Locke has been set up to be a larger than life sort of character, where “only he” can get away with certain things. This usually bugs me if there isn’t a reason for it, so I hope there’s a reason given that Locke was just born a crazy-good thief.

Jean is my favorite, but I always tend to like the more serious counterpart to an “odd couple” friendship.

The Theifmaker was an awesome way to set up the book, it reminded me a lot of Varys from ASOIAF. Lots of little children being led by a guy to steal things, but instead of information he just wants trinkets and things to sell for money.

Chains – I really like this sort of mentor, sort of a backwards mentor but I do think he cared about the kids he was raising. What I liked most was his lesson he gave to locke about being careless and causing unnecessary deaths. It sets up why Locke is the way he is later on in the books. I think if Locke was a murderous dickbag and a theif this book wouldn’t have worked for me.

The Gray King – what an asshole. He does a very good job with this lunatic of a character. Some imaginative torture/death techniques from this dude. Great villain.

What I love most is the humor in the dialogue between characters.



I was gripped right from the beginning! I’ve heard some people think this starts out slow, but I don’t really get that. Right away we’re given a mysterious band of children that steals in a city full of plague, death, and adventure.

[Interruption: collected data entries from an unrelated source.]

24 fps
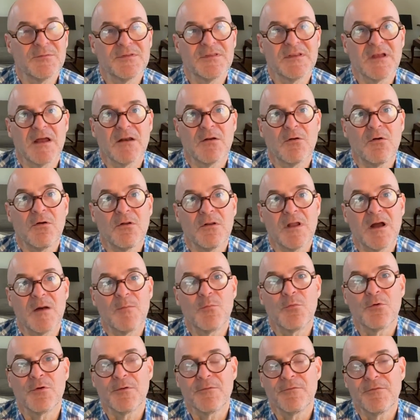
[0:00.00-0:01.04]
with not a whole
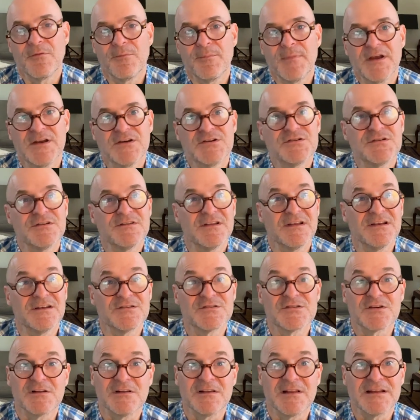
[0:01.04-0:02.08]
lot more information that
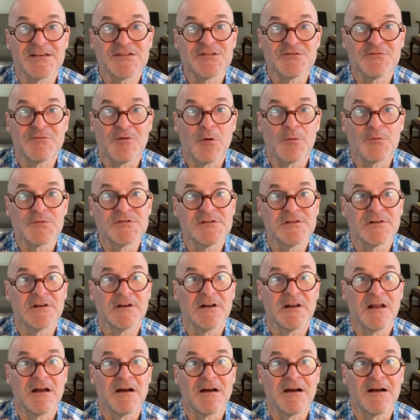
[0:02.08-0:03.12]
his cholesterol was a
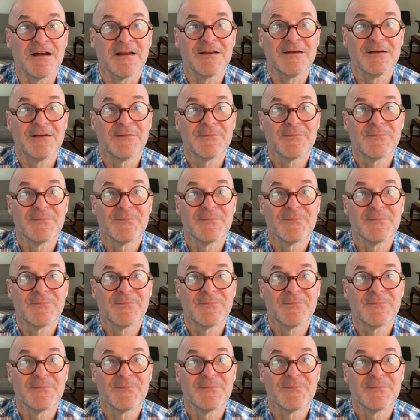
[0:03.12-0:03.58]
little high.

I was caught off guard by an incident in their den which was early on in the book, it really picked up the pace then and got you pissed off very quicky at someone called The Gray King.


The only draw backs: It can come off as a *tad* cheesy with their dialogue sometimes, and Locke is so much larger than life sometimes it’s hard to really believe what he’s doing. But, it’s counterbalanced by some failures so it’s not so absurd I can’t enjoy it.

4.7/5 – I gave it 5/5. This was an incredible debut novel.